Grapes with noble rot from the Kerner variety were collected and fermented slowly with wild yeast. In addition to the tropical fruit, the honey-like aroma and taste of the fermented noble rot grapes give this wine complexity and elegance.
The aroma is a complex mix of grapefruit, apricot, yellow peach, honey, vervain, ginger, and cider. The taste is sweet and well-rounded with just the right amount of acidity. The aftertaste is spicy and slightly bitter from the alcohol.
Carrot rapée, pate de campagne, salmon and cream cheese marinade, foie gras flan, Japanese pepper tsukudani, butterbur shoot tempura, hairy crab, oyster cream stew, hacher parmentier, charcoal-grilled Miyazaki chicken, white peach and ricotta cheese shaved ice, kumquat compote, savarin
Kerner is a white wine grape variety developed in Germany in 1969, and is described in Jancis Robinson MW’s “Guide to Wine Grapes” as “the masterpiece of modern German grape breeding.” In addition, “Kerner was named after a local poet who wrote a hymn to wine in the 19th century, not after the developer of the hybrid, as with other varieties.” Currently, Kerner grapes are grown in Germany, Austria, South Africa, the UK, and Hokkaido, Japan.

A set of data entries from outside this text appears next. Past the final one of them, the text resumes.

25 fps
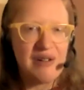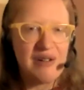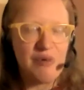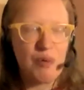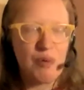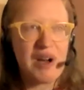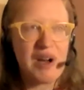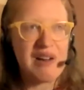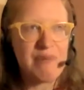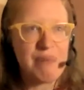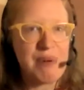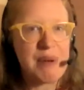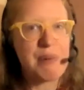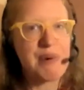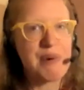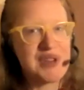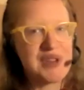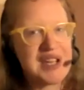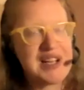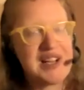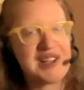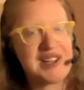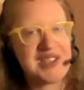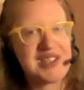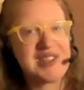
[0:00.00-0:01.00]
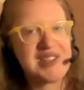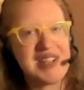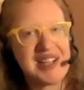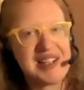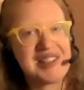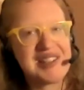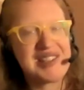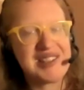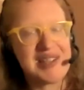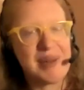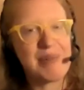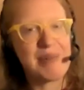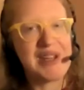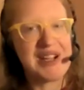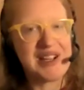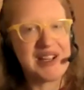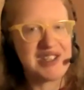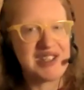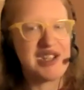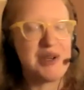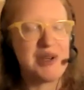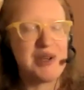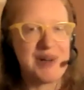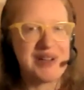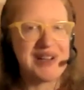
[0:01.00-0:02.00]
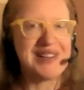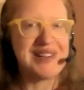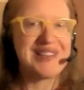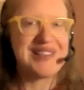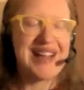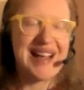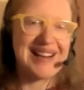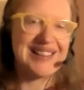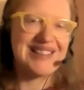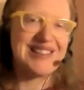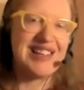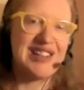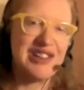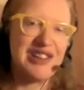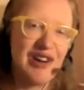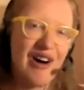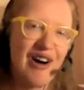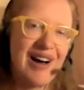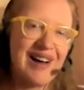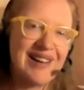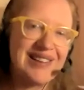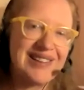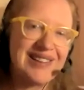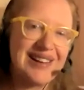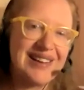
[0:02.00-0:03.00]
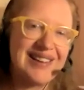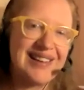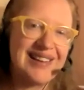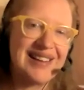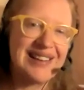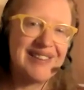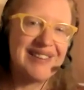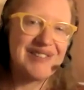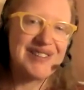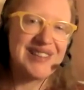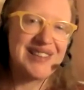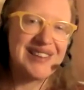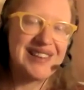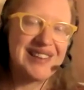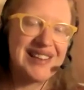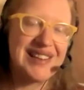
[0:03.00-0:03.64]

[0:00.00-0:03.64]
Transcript: what if people think that something is a human and it's actually not. I think that was a thing.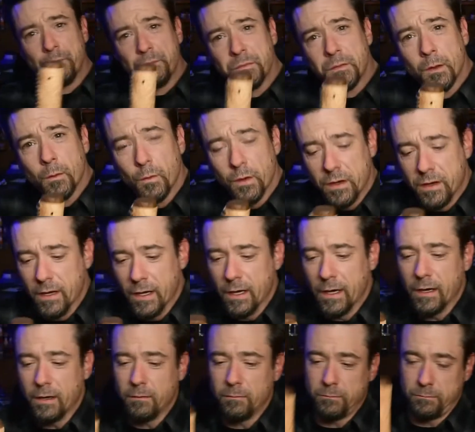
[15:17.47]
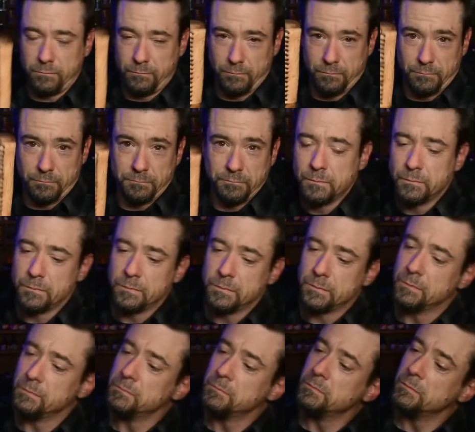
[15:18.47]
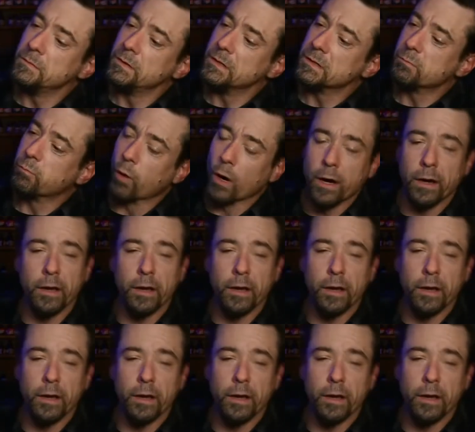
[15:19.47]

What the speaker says: Did it. It's braided.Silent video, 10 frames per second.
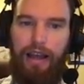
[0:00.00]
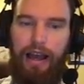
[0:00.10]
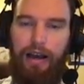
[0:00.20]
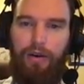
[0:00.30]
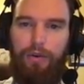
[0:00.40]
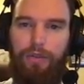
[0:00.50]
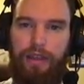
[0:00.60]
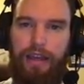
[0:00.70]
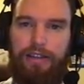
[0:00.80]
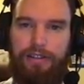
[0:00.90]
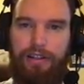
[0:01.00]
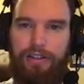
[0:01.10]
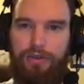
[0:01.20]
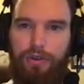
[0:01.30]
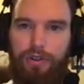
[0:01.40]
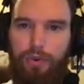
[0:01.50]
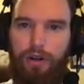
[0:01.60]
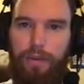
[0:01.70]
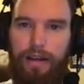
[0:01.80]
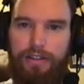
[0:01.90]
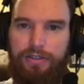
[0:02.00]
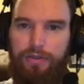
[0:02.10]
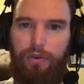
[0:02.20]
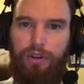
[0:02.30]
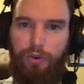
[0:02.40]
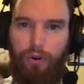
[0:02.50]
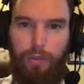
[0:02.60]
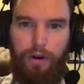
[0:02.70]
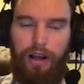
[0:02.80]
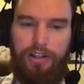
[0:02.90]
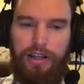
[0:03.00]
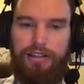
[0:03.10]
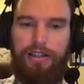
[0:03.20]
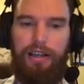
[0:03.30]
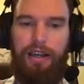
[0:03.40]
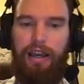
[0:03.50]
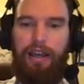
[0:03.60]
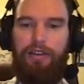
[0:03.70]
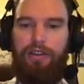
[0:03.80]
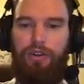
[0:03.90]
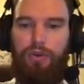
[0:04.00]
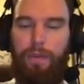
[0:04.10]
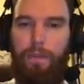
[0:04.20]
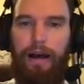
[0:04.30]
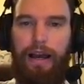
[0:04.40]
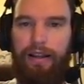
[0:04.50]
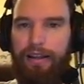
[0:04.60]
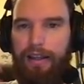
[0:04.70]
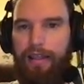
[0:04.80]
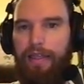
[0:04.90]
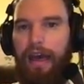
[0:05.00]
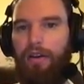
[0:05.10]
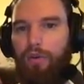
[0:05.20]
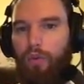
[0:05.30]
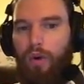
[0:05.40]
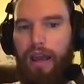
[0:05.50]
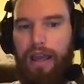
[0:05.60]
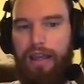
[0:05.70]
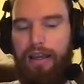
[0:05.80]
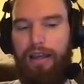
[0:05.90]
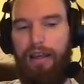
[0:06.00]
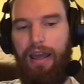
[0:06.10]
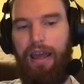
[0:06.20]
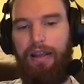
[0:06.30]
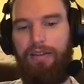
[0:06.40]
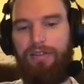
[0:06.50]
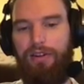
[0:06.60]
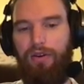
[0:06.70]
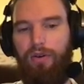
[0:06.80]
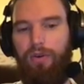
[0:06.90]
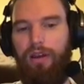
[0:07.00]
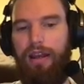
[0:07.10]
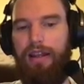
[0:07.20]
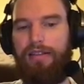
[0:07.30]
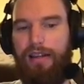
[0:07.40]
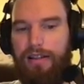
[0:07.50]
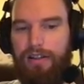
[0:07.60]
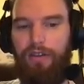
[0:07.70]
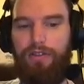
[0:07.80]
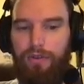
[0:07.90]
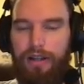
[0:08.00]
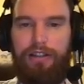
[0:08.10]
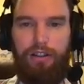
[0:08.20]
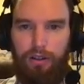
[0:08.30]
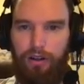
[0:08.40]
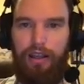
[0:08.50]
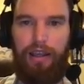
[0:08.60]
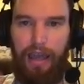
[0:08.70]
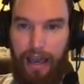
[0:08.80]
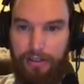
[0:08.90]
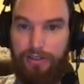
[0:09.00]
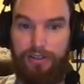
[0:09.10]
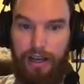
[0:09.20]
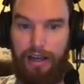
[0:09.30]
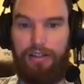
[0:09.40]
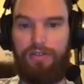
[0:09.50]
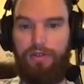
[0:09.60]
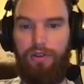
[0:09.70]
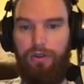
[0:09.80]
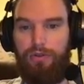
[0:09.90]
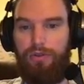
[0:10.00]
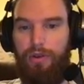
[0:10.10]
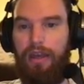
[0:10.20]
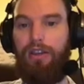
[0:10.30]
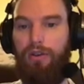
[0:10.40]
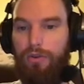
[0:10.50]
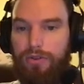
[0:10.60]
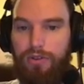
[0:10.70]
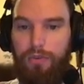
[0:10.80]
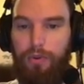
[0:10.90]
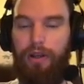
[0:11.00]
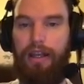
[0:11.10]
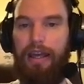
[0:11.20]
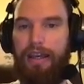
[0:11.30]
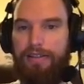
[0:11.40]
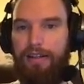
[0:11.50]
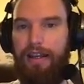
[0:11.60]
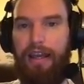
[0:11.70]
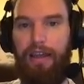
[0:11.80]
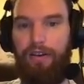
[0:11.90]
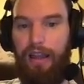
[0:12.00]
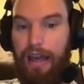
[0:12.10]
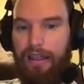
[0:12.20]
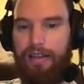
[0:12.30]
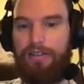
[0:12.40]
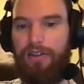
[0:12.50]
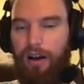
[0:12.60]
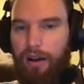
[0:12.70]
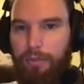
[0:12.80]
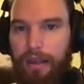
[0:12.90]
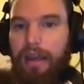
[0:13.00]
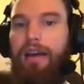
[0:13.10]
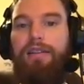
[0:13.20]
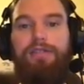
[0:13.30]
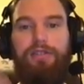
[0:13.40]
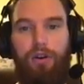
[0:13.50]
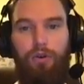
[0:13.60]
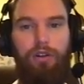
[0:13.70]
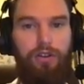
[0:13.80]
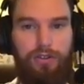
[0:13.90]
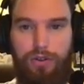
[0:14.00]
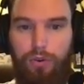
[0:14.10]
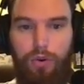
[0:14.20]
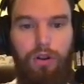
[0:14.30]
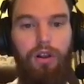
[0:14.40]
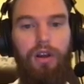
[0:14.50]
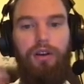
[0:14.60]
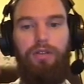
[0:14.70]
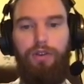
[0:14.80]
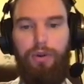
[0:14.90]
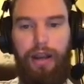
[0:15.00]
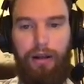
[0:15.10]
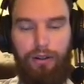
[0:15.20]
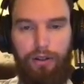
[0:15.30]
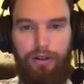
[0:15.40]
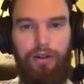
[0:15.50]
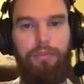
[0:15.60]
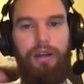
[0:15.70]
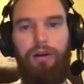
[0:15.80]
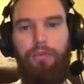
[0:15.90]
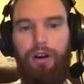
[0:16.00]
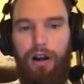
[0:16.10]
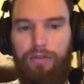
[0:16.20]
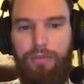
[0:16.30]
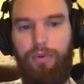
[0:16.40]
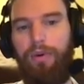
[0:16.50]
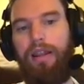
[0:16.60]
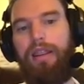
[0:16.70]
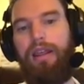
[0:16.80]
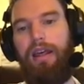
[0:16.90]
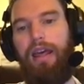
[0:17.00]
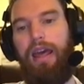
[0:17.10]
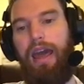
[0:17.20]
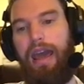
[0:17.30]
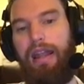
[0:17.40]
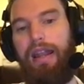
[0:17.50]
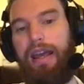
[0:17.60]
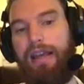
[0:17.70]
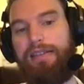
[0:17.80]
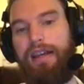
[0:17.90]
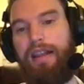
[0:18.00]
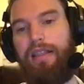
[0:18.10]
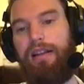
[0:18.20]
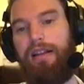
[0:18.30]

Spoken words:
how the case study is going to work best for your project, and you compile it in that way. And so it is a self-directed learning exercise for you to get used to putting a case study together like this on Behance. It's a whole nother tool for you to now learn and become more comfortable with. And like I said, the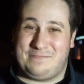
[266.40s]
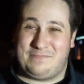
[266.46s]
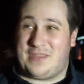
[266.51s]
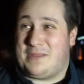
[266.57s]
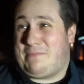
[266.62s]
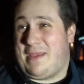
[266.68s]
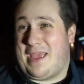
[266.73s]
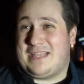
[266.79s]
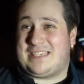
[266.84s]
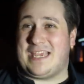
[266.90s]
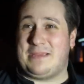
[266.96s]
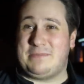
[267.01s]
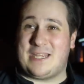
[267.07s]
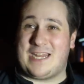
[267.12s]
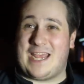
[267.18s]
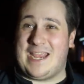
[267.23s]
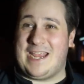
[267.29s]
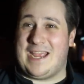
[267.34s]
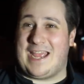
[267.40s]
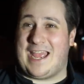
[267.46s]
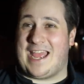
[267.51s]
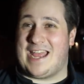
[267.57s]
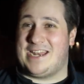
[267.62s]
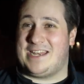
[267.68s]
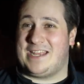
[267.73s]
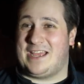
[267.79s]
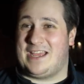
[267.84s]
You're a better team today,
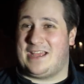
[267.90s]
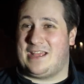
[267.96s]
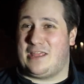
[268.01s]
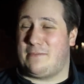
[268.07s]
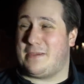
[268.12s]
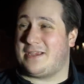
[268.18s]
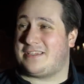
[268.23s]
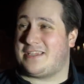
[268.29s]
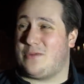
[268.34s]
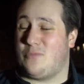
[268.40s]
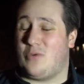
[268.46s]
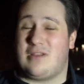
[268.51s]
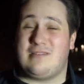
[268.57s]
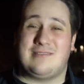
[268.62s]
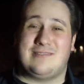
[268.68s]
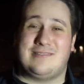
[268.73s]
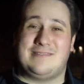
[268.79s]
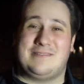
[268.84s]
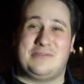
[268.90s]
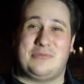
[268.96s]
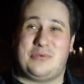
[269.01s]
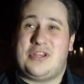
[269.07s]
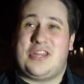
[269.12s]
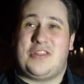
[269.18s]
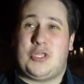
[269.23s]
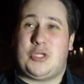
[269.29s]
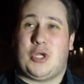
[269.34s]
and uh, the best team won.
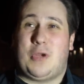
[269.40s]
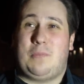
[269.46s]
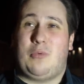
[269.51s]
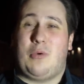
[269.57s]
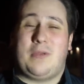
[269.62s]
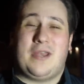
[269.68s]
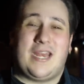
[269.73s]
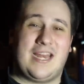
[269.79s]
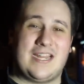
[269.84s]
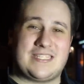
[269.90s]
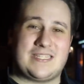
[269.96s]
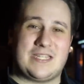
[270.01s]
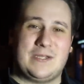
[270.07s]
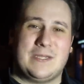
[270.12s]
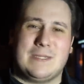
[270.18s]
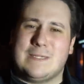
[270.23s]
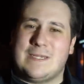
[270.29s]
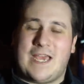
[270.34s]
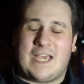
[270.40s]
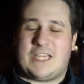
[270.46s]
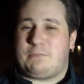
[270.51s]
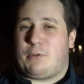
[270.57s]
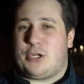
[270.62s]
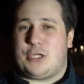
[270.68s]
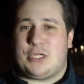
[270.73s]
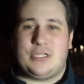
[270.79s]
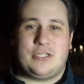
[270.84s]
We did the job, what we needed to do.
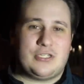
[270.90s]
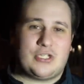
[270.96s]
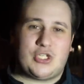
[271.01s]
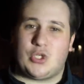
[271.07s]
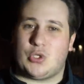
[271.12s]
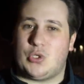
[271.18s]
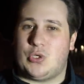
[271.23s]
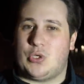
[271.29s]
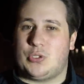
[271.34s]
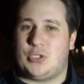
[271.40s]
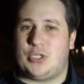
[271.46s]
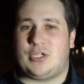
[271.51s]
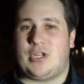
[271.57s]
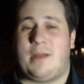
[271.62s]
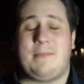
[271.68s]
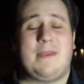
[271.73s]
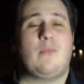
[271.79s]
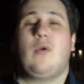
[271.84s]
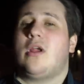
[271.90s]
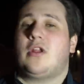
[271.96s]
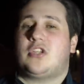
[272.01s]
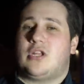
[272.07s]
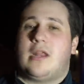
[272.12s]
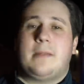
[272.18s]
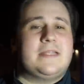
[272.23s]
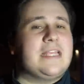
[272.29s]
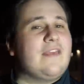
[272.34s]
Expressions, George, I mean, we are
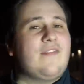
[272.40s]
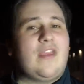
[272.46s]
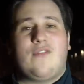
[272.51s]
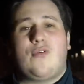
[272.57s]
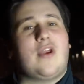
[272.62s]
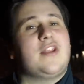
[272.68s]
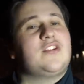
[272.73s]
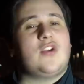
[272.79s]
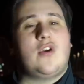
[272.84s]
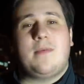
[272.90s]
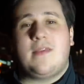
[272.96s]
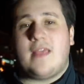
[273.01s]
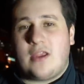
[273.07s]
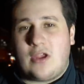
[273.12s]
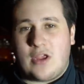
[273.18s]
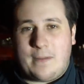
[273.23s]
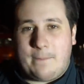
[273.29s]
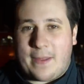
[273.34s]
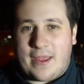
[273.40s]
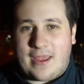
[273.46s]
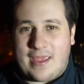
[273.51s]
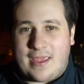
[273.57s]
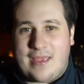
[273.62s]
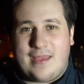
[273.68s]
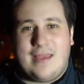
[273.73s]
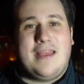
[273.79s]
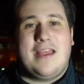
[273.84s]
Tottenham T V, have already told me they couldn't be
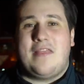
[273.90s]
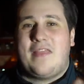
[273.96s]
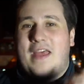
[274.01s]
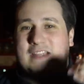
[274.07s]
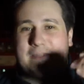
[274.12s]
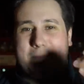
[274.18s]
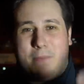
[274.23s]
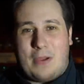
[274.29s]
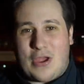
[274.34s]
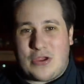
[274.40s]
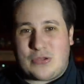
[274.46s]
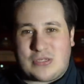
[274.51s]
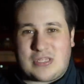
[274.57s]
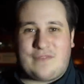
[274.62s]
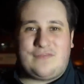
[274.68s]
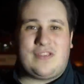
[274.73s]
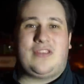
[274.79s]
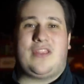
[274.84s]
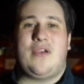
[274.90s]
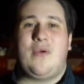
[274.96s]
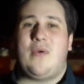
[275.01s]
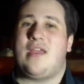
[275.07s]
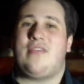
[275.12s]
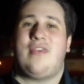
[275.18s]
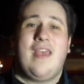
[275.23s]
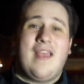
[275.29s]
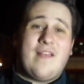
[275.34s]
here. They had some personal stuff to deal
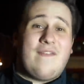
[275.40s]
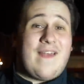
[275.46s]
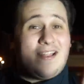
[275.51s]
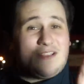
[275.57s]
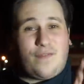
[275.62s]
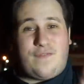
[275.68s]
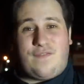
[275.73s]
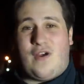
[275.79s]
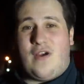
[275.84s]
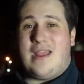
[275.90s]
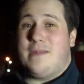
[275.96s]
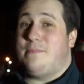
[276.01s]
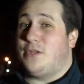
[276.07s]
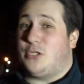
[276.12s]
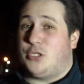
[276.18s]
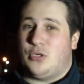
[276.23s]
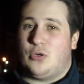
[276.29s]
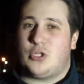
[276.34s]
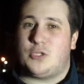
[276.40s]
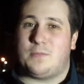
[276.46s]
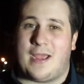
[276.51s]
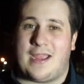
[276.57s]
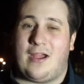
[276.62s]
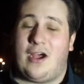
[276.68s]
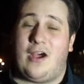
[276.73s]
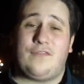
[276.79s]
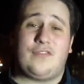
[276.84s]
with. That's fine. But George,
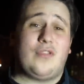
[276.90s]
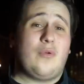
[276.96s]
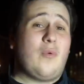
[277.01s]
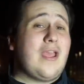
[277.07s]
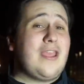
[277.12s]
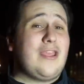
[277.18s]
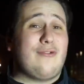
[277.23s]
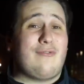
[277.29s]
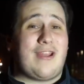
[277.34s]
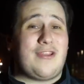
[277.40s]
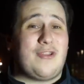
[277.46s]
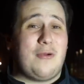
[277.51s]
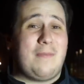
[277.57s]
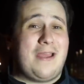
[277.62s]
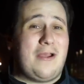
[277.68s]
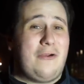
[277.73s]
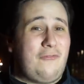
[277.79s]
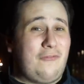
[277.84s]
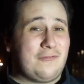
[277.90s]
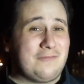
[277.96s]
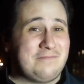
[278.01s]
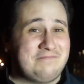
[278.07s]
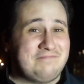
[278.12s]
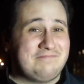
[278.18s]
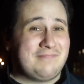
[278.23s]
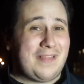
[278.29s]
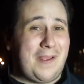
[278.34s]
mate, after the way you ran your mouth,
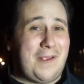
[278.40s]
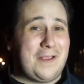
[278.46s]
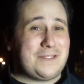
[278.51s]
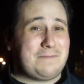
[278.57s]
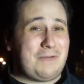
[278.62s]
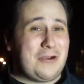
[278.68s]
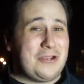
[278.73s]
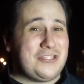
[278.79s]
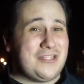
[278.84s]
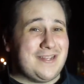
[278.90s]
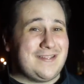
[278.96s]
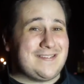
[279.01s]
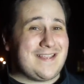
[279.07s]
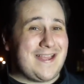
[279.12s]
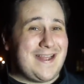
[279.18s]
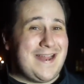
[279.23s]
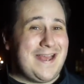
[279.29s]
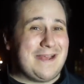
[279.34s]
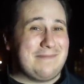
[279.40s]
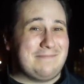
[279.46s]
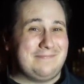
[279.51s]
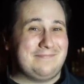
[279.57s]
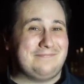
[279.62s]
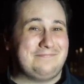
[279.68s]
I suppose you didn't turn up.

The wine was fermented in two ways. In the first method, only the free-run juice was placed in a stainless-steel tank and fermented with wild yeast for about a month at a temperature of 23°C or less. In the second method, gently pressed juice and de-stemmed grapes were placed in a plastic tank and fermented for a month. After sufficient ingredients were extracted through alcoholic fermentation, the wine was pressed. After that, MLF (malolactic fermentation) using wild lactic acid bacteria was continued in a stainless-steel tank. Aged in stainless steel tanks for approximately 6 months, then racked, blended and filtered.